32. Pelas belas noites
estreladas e sem luar, toda gente há contemplado essa faixa esbranquiçada que
atravessa o céu de uma extremidade a outra e que os antigos cognominaram de Via
Láctea, por motivo da sua aparência leitosa. Esse clarão difuso o olho do telescópio
o tem longamente explorado nos modernos tempos; essa estrada de poeira de ouro,
esse regato de leite da mitologia antiga se transformou num vasto campo de
inconcebíveis maravilhas. As pesquisas dos observadores conduziram ao
conhecimento da sua natureza e revelaram que, ali, onde o olhar errante apenas
percebia uma fraca luminosidade, há milhões de sóis mais luminosos e mais
importantes do que o que nos clareia a Terra.

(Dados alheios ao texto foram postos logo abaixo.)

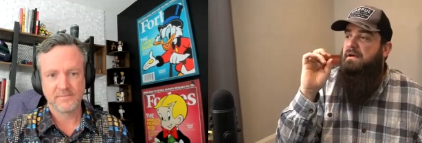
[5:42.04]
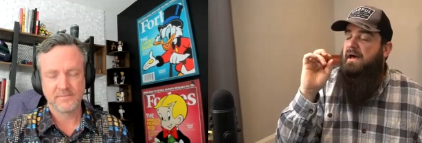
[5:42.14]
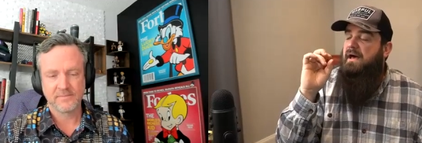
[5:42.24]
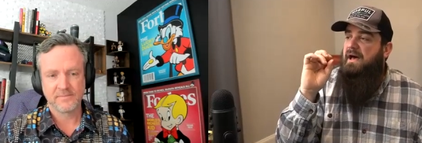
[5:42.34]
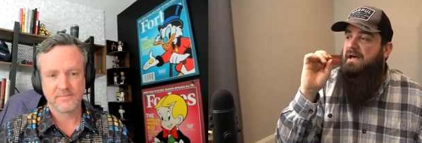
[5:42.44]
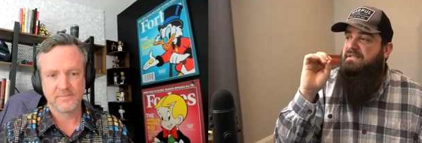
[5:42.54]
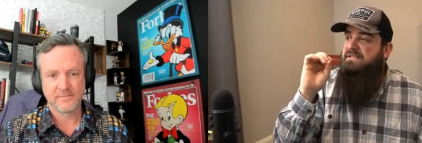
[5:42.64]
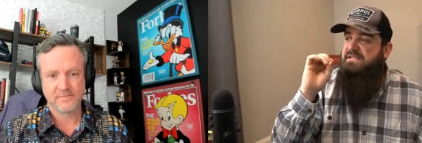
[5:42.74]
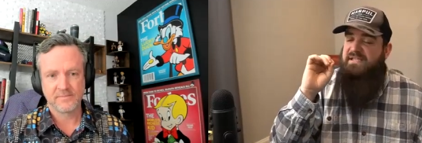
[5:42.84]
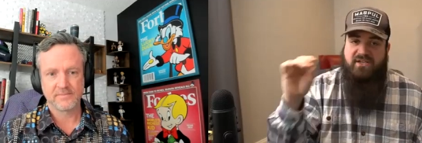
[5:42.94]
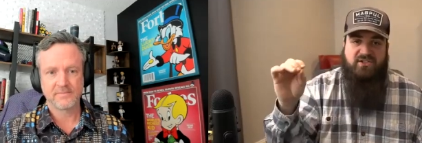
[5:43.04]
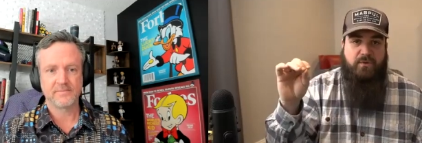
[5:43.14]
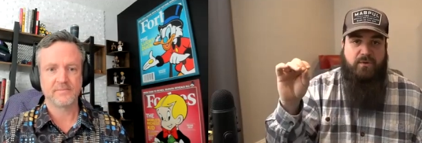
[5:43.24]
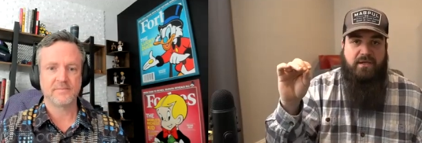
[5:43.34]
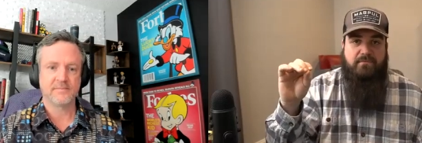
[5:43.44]
Speaker 1: uh six
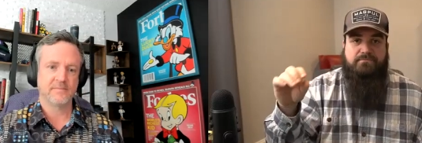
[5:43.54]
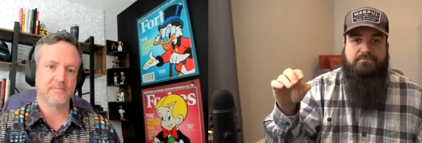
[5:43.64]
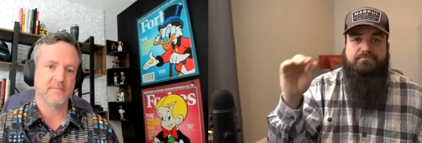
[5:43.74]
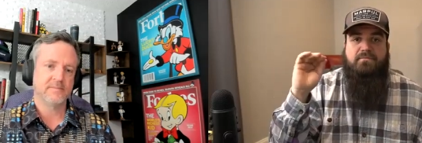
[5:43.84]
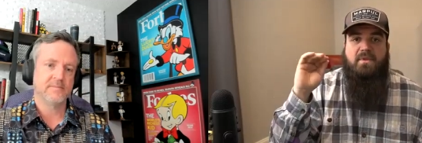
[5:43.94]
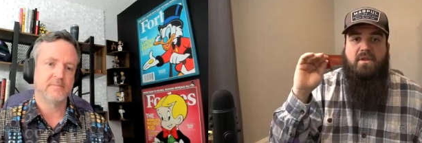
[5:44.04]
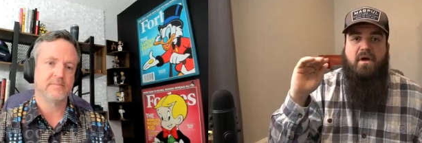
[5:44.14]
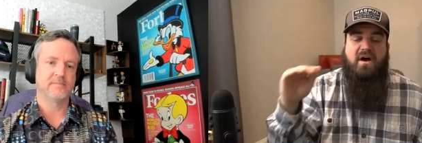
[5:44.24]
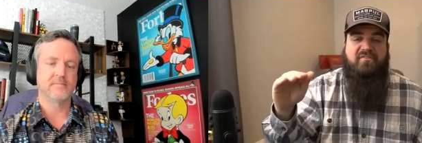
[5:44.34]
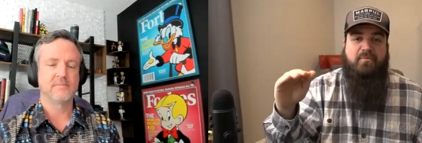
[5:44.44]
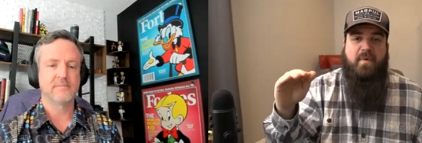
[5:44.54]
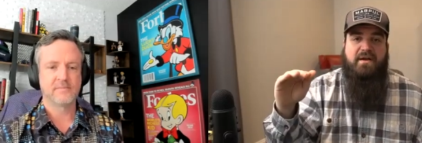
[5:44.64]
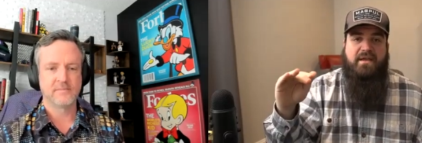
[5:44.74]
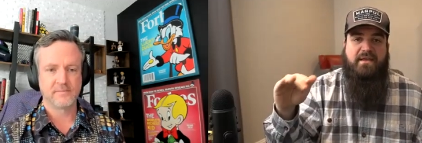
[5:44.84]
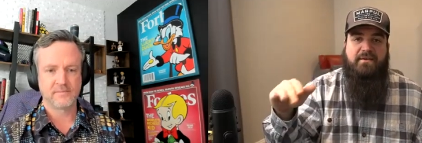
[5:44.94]
unit off
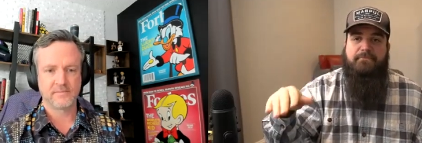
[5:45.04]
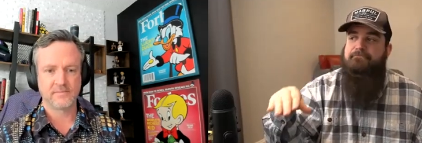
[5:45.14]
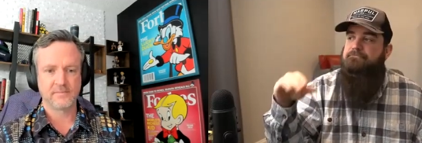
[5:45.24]
market.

33. Com efeito, a Via Láctea é uma campina matizada de flores solares e planetárias, que brilham em toda a sua enorme extensão. O nosso Sol e todos os corpos que o acompanham fazem parte desse conjunto de globos radiosos que formam a Via láctea. Malgrado, porém, às suas proporções gigantescas, relativamente à Terra, e à grandeza do seu império, ele, o Sol, ocupa inapreciável lugar em tão vasta criação. Podem contar-se por uma trintena de milhões os sóis que, à sua semelhança, gravitam nessa imensa região, afastados uns dos outros de mais de cem mil vezes o raio da órbita terrestre.*
* Mais de 3 trilhões e 400
bilhões de léguas.
34. Por esse cálculo
aproximativo se pode julgar da extensão de tal região sideral e da relação que
existe entre o nosso sistema planetário e a universalidade dos sistemas que ela
contém. Pode-se igualmente julgar da exiguidade do domínio solar e, a fortiori,
do nada que é a nossa pequenina Terra. Que seria, então, se se considerassem os
seres que o povoam!
Digo — “do nada”— porque as
nossas determinações se aplicam não só à extensão material, física, dos corpos
que estudamos — o que pouco seria — mas, também e sobretudo, ao estado moral
deles como habitação e ao grau que ocupam na eterna hierarquia dos seres. A
criação se mostra aí em toda a sua majestade, engendrando e propagando, em
torno do mundo solar e em cada um dos sistemas que o rodeiam por todos os
lados, as manifestações da vida e da inteligência.
35. Assim, fica-se
conhecendo a posição que o nosso Sol ou a Terra ocupam no mundo das estrelas.
Ainda maior peso ganharão estas considerações, se refletirmos sobre o estado
mesmo da Via Láctea que, na imensidade das criações siderais, não representa
mais do que um ponto insensível e inapreciável, vista de longe, porquanto ela
não é mais do que uma nebulosa estelar, entre os milhões das que existem no espaço.
Se ela nos parece mais vasta e mais rica do que outras, é pela única razão de
que nos cerca e se desenvolve em toda a sua extensão sob os nossos olhares, ao
passo que as outras, sumidas nas profundezas insondáveis, mal se deixam
entrever.
36. Ora, sabendo-se que a
Terra nada é, ou quase nada, no sistema solar; que este nada é, ou quase nada,
na Via Láctea; esta por sua vez, nada, ou quase nada, na universalidade das
nebulosas e essa própria universalidade bem pouca coisa dentro do imensurável
infinito, começa-se a compreender o que é o globo terrestre.
Allan Kardec. A Gênese. Capítulo VI, itens 32 a 36.